Linearly separable patterns

We know logistic regression obviously works well for linearly separable patterns, but it's important to see how good really it works. Please download "linear_bi.txt" and "linear_multi.txt" from my GitHub repository and import them.

> dbi<-read.table("linear_bi.txt",header=T)
> dml<-read.table("linear_multi.txt",header=T)
> dbi$label<-as.factor(dbi$label)
> dml$label<-as.factor(dml$label)
> px2<-seq(-0.5,4.5,0.1)
> py2<-seq(-0.5,4.5,0.1)
> pgrid2<-expand.grid(px2,py2)
> names(pgrid2)<-names(dbi)[-3]

OK, let's run as below.

# 2-classes: binomial logit
> dbi.glm<-glm(label~.,dbi,family=binomial)

# 3-classes: multinomial logit
> library(VGAM)
> dml.vglm<-vglm(label~.,dml,family=multinomial)
> out.vglm<-predict(dml.vglm,newdata=pgrid2,type="response")
> out.vglm.class<-matrix(rep(0,dim(out.vglm)[1]),ncol=1)
> for (i in 1:length(out.vglm.class)) {
+     out.vglm.class[i]<-as.numeric(which.max(out.vglm[i,]))-1
+ }

# Plot with binomial logit
> plot(c(),type='n',xlim=c(-0.5,3.5),ylim=c(-0.5,3.5))
> par(new=T)
> polygon(c(-0.5,-0.5,3.5),c(3.5,-0.5,-0.5),col='#aaaaff')
> par(new=T)
> polygon(c(-0.5,3.5,3.5),c(3.5,-0.5,3.5),col='#ffaaaa')
> par(new=T)
> plot(dbi[,-3],pch=19,col=c(rep('blue',25),rep('red',25)),cex=3,xlim=c(-0.5,3.5),ylim=c(-0.5,3.5))
> par(new=T)
> contour(px2,py2,array(predict(dbi.glm,newdata=pgrid2),dim = c(length(px2),length(py2))),xlim=c(-0.5,3.5),ylim=c(-0.5,3.5),lwd=6,col='purple',levels = 0.5,drawlabels = T)

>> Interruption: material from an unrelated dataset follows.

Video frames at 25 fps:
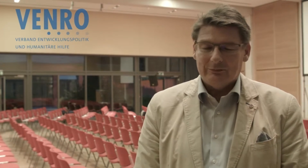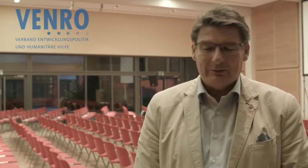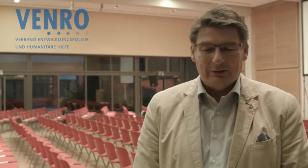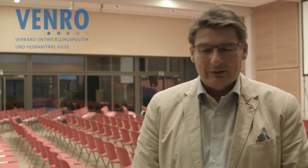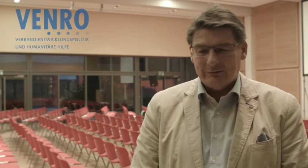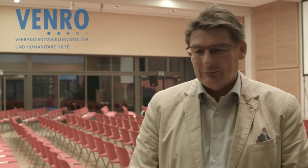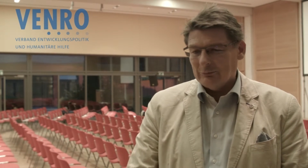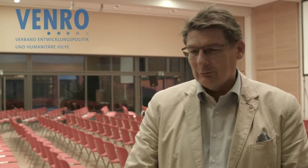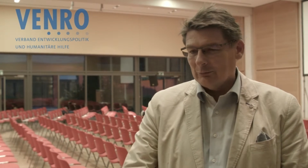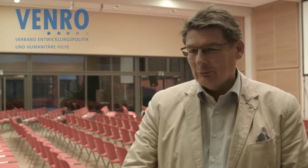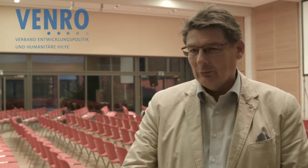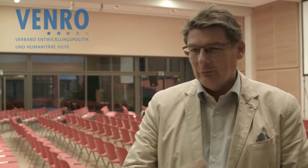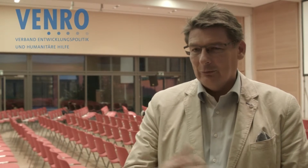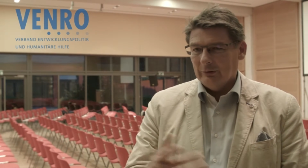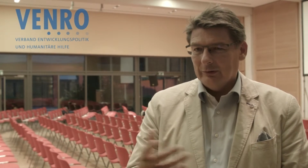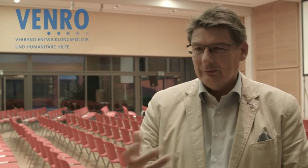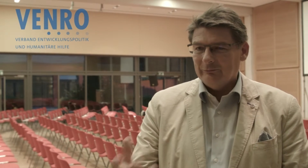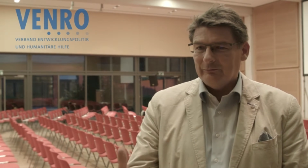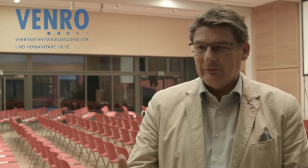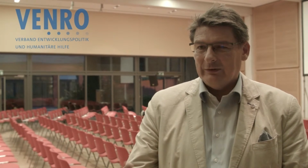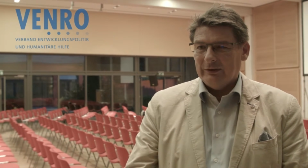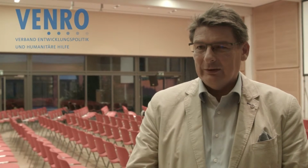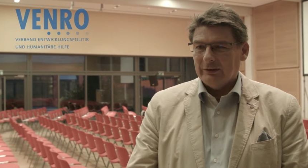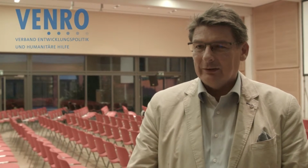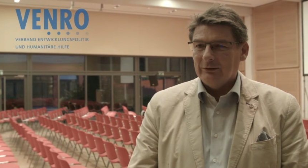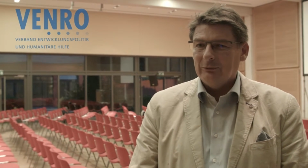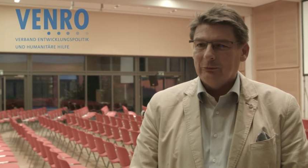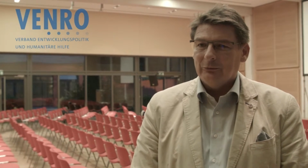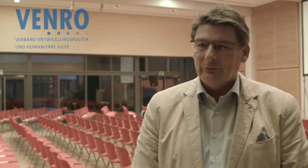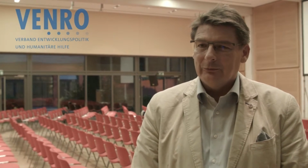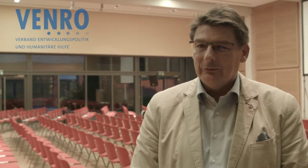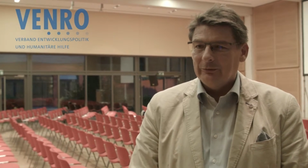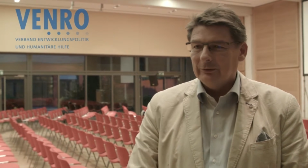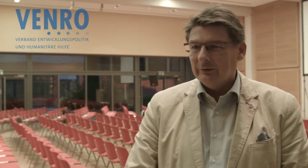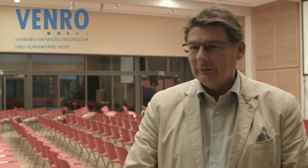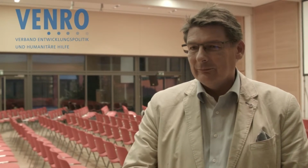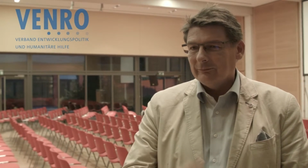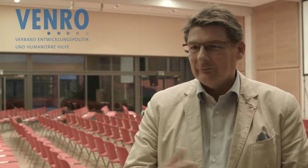Dazu gehören faire
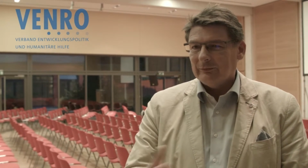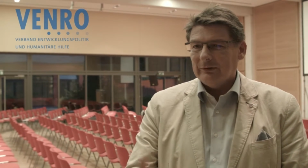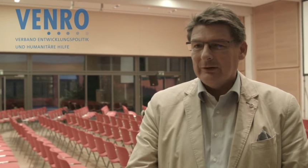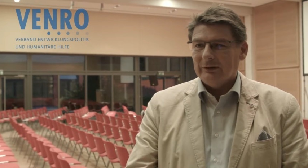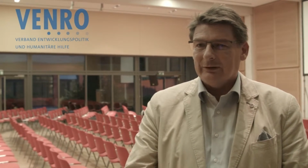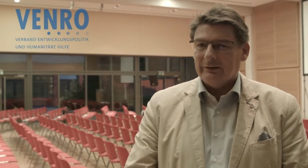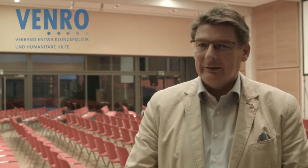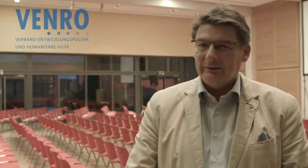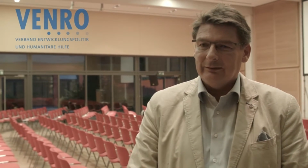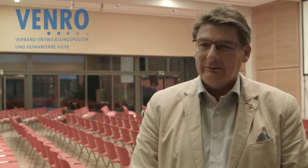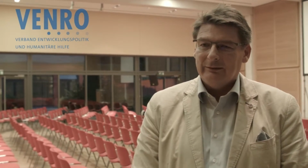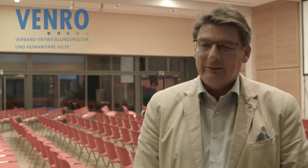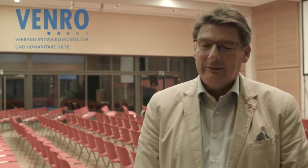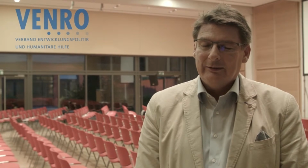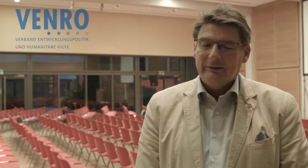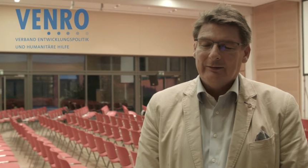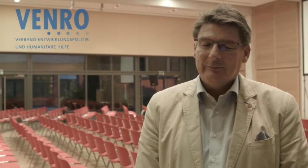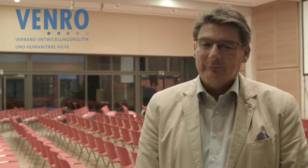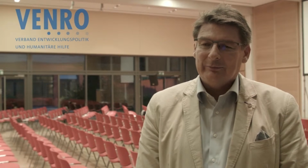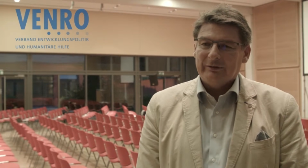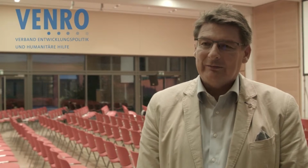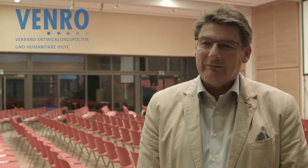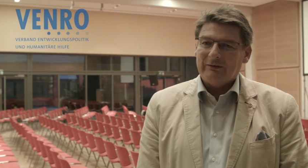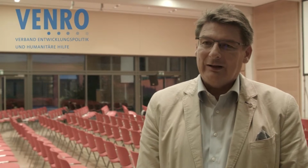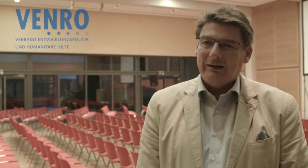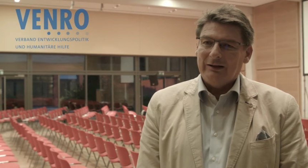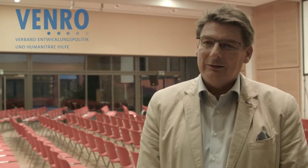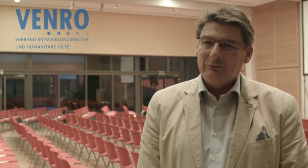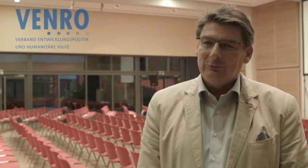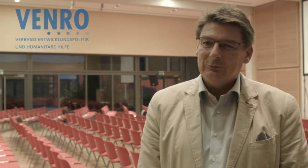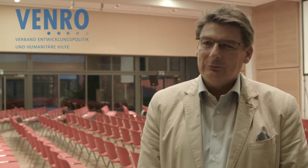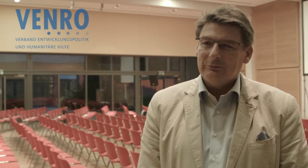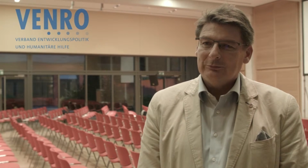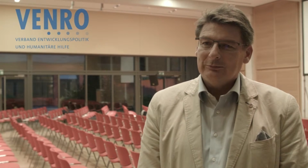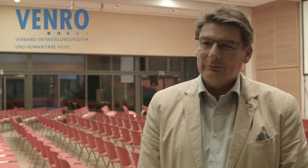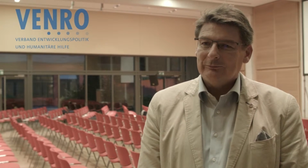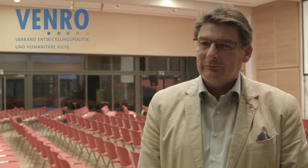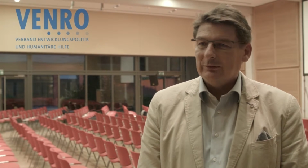Löhne, faire Bezahlung.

# Plot with multinomial logit
> plot(c(),type='n',xlim=c(-0.5,4.5),ylim=c(-0.5,4.5))
> par(new=T)
> polygon(c(-0.5,-0.5,3.5),c(3.5,-0.5,-0.5),col='#aaaaff')
> par(new=T)
> polygon(c(-0.5,3.5,4.5,4.5,1.0,-0.5),c(3.5,-0.5,-0.5,1.0,4.5,4.5),col='#ffaaaa')
> par(new=T)
> polygon(c(1.0,4.5,4.5),c(4.5,1.0,4.5),col='#ccffcc')
> par(new=T)
> plot(dml[,-3],pch=19,col=c(rep('blue',25),rep('red',25),rep('green',25)),cex=3,xlim=c(-0.5,4.5),ylim=c(-0.5,4.5))
> par(new=T)
> contour(px2,py2,array(out.vglm.class,dim=c(length(px2),length(py2))),xlim=c(-0.5,4.5),ylim=c(-0.5,4.5),col="purple",lwd=6,drawlabels=T,levels=c(0.5,1.5))

f:id:TJO:20150402174435p:plain

f:id:TJO:20150402174446p:plain

All perfect! :) Please remember how decision tree works on the same linearly separable patterns.

f:id:TJO:20150320190847p:plain:w250 f:id:TJO:20150320190901p:plain:w250

Conclusions

Lessons in this post are:

Logistic regression is one of the best classifier for linearly separable patterns
But in some limited cases it also works for linearly non-separable patterns with some interaction terms

Actually I don't know how interaction terms strictly work in logistic regression (in particular its theoretical property), but I think it would be helpful for improving performance of logistic regression as a classifier.